* Aim of the task *
The reply must contain exactly the lines below from the one with "Silent video, 20 frames per second." down to the one with "Transcript, with fillers: Everyone's", both included, and nothing more; please omit the pictures.

[Extracted data entries]
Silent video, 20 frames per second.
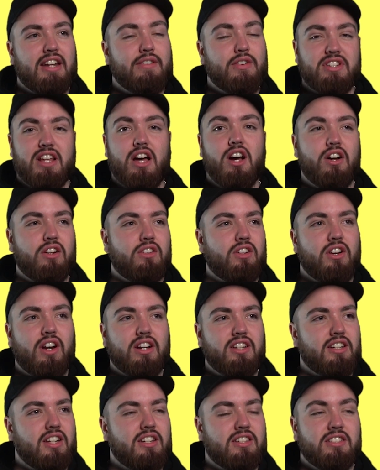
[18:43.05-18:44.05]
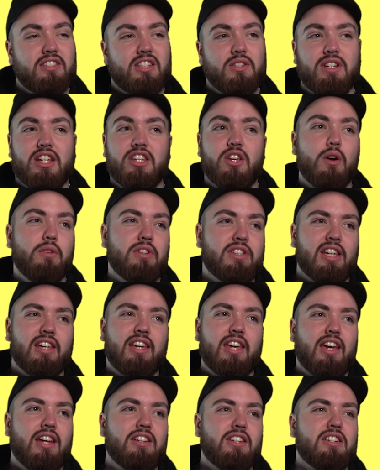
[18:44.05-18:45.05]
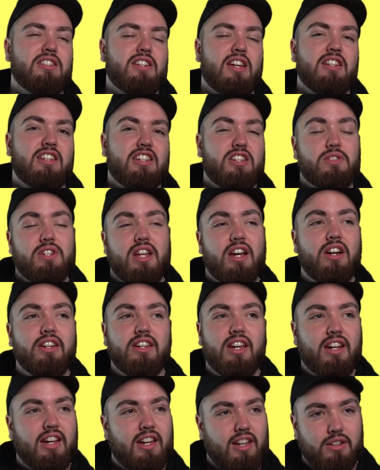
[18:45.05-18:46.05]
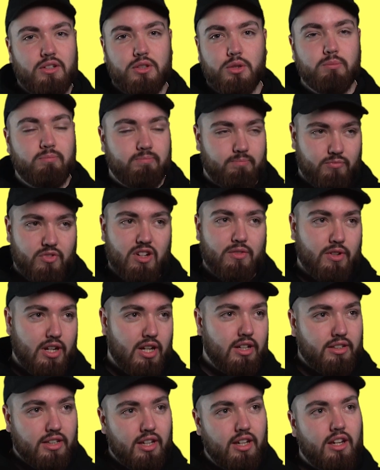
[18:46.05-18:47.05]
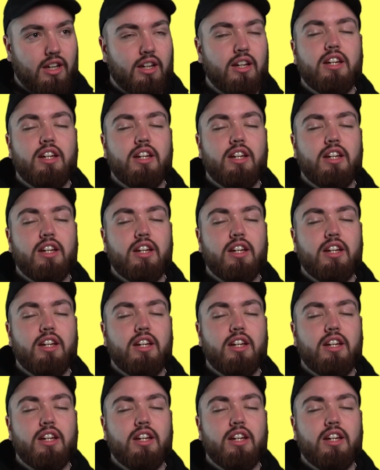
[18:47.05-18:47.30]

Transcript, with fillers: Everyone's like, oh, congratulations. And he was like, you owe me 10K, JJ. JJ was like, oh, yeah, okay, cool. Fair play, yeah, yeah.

* * *

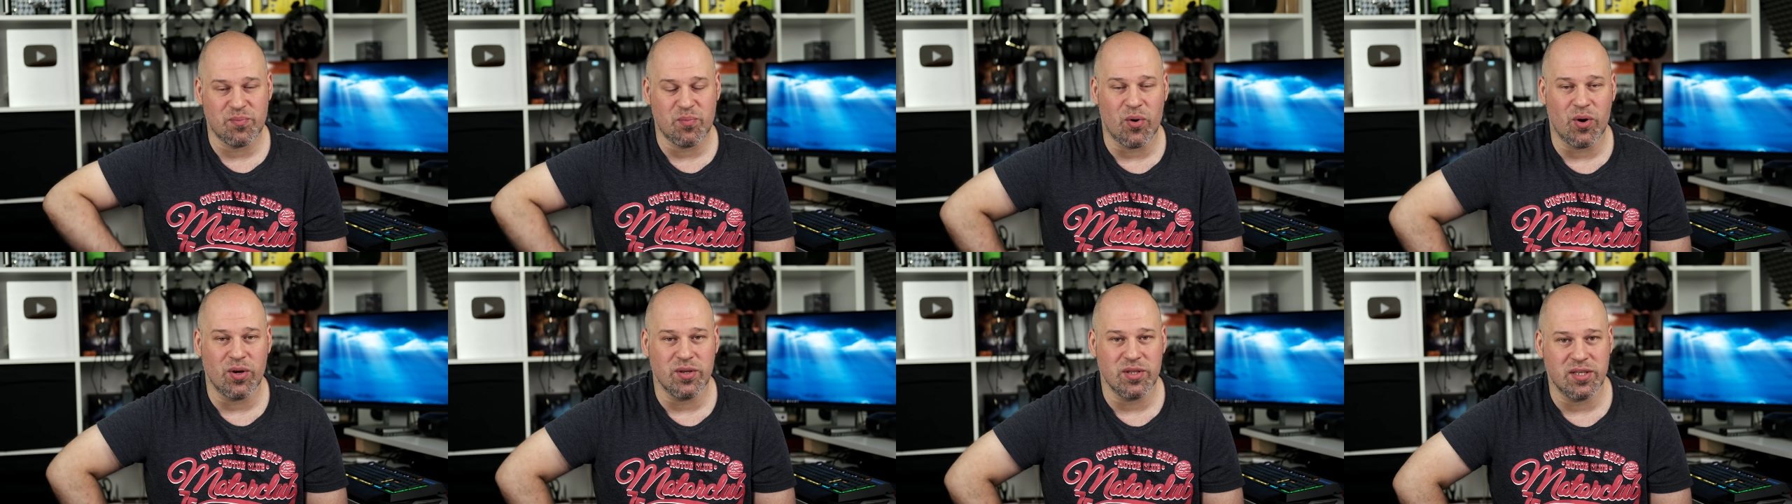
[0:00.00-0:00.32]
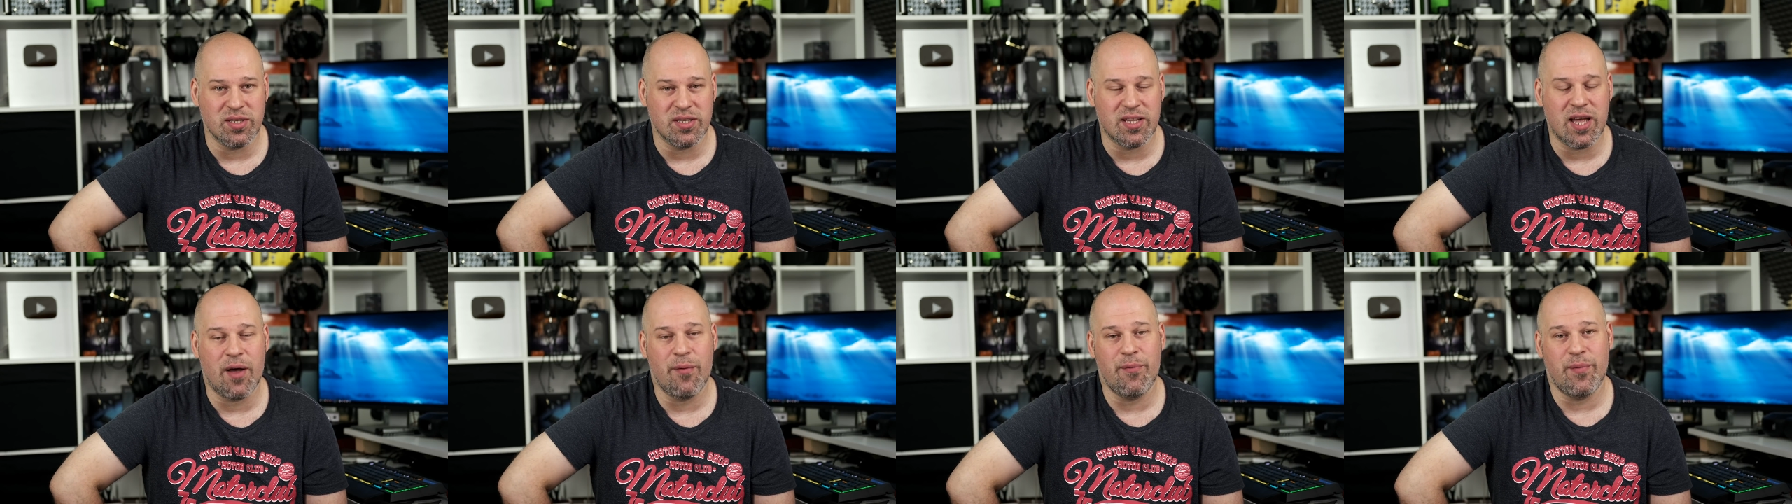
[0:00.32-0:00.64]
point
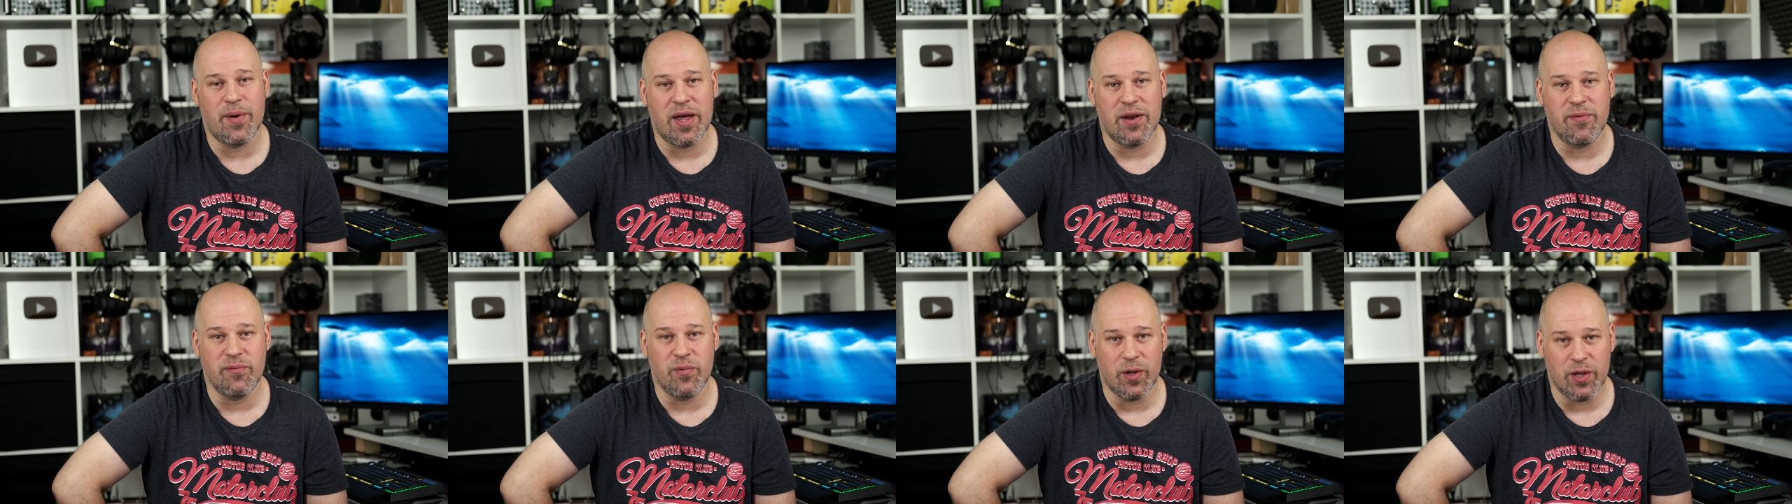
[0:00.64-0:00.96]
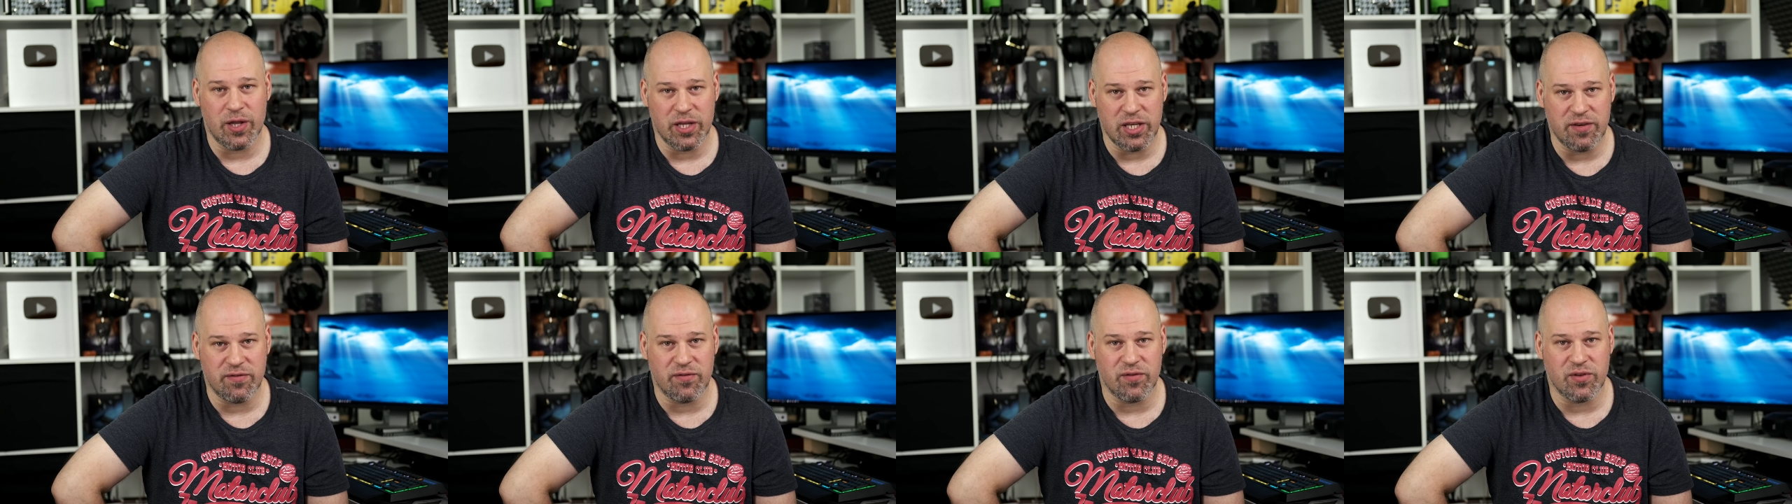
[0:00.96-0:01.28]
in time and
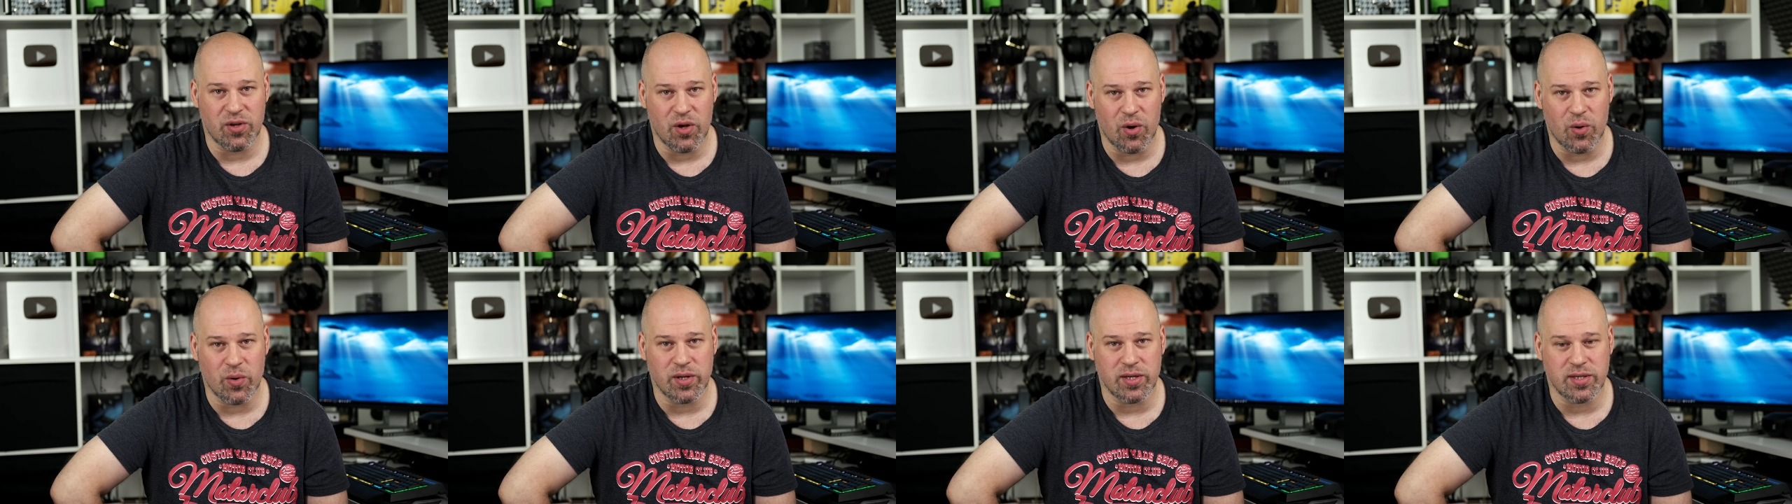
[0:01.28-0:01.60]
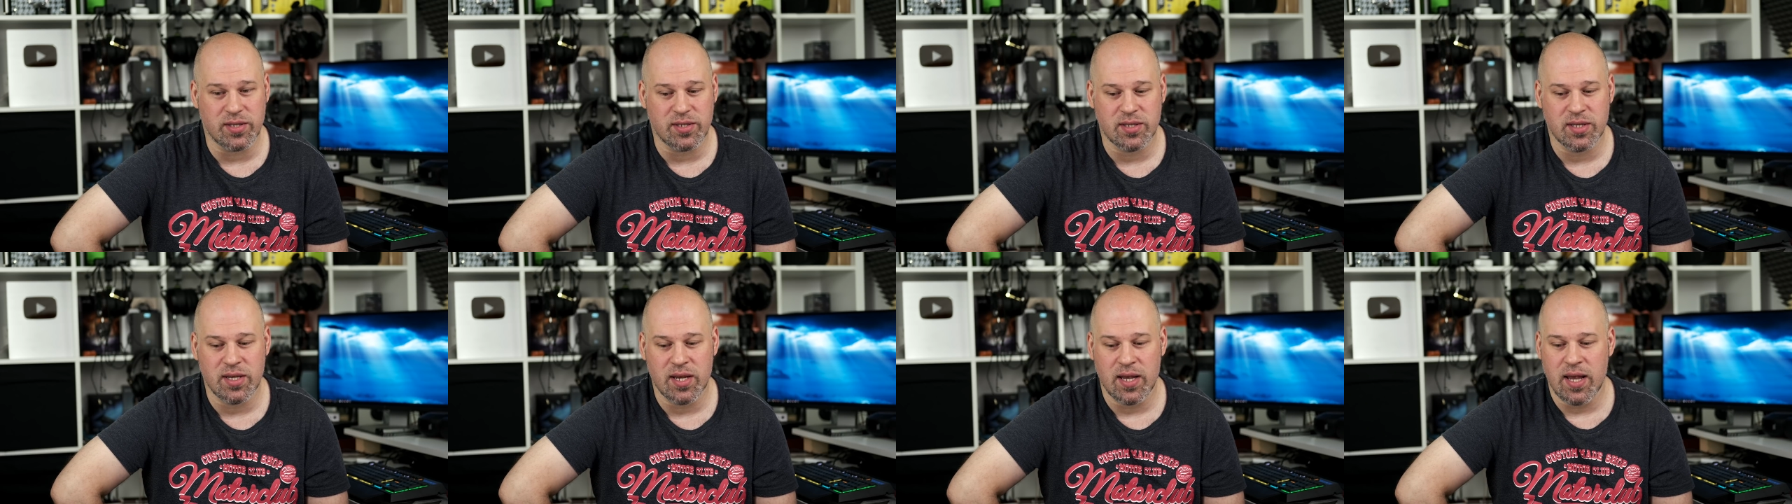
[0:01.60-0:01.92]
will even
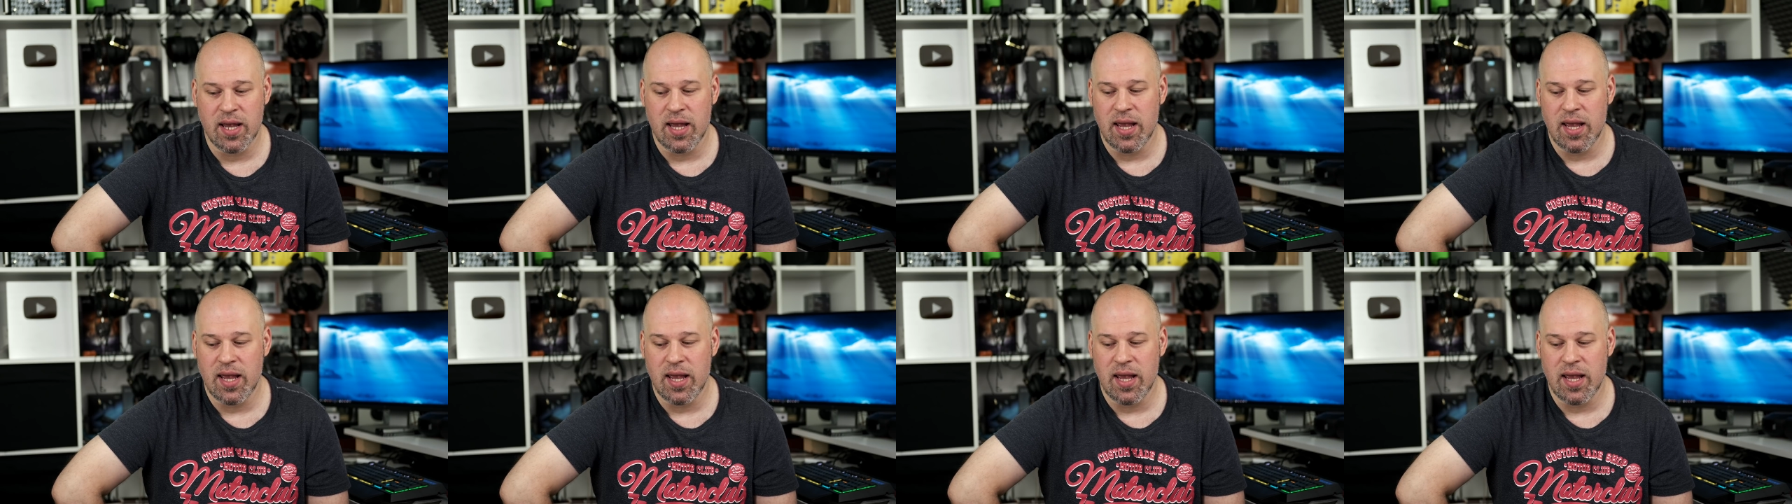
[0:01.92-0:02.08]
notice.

==

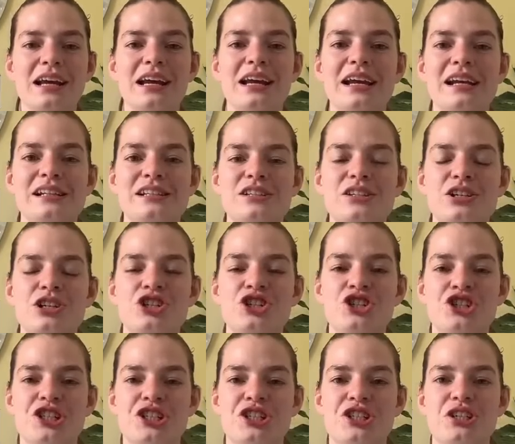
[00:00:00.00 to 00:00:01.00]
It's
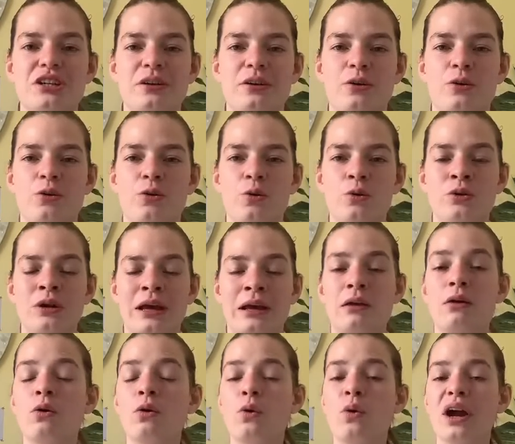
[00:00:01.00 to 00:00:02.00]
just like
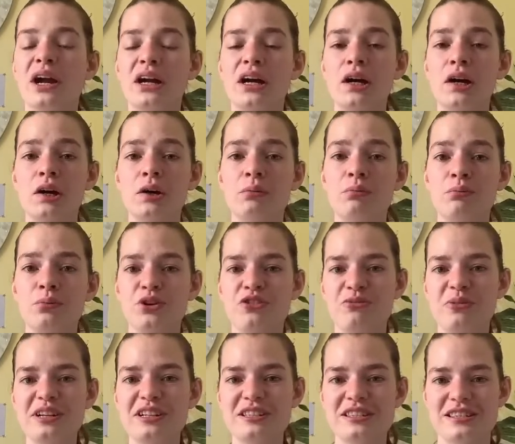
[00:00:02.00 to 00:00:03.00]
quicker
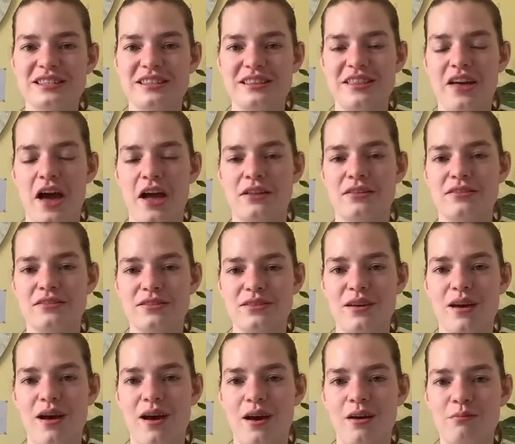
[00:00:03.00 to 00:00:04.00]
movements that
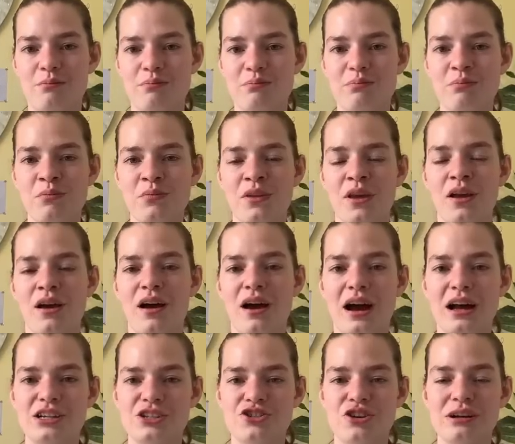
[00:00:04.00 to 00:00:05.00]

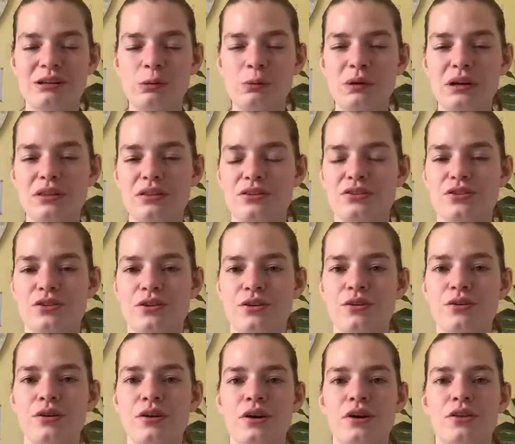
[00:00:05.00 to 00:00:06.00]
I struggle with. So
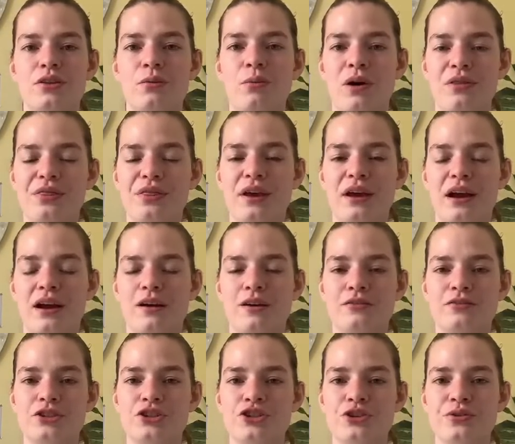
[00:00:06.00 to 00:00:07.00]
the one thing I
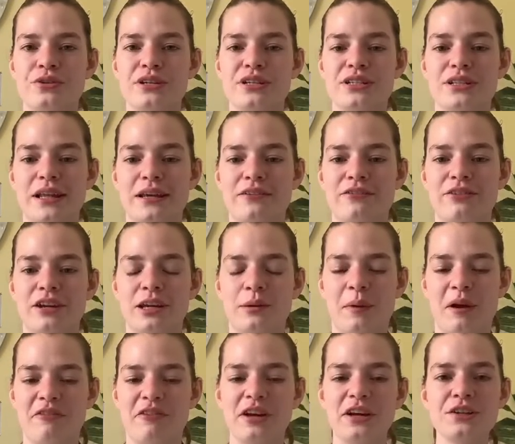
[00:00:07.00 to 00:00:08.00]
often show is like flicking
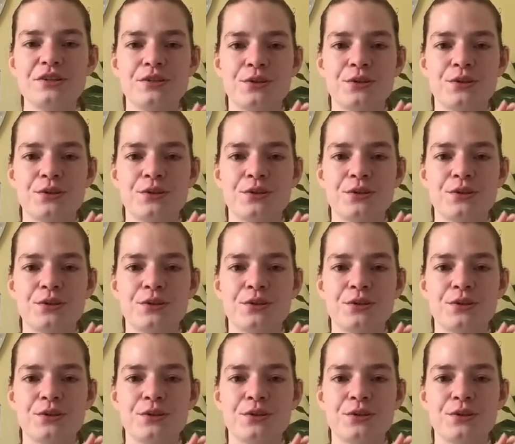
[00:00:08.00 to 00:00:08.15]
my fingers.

* Task answer *
Silent video, 20 frames per second.
[18:43.05-18:44.05]
[18:44.05-18:45.05]
[18:45.05-18:46.05]
[18:46.05-18:47.05]
[18:47.05-18:47.30]

Transcript, with fillers: Everyone's like, oh, congratulations. And he was like, you owe me 10K, JJ. JJ was like, oh, yeah, okay, cool. Fair play, yeah, yeah.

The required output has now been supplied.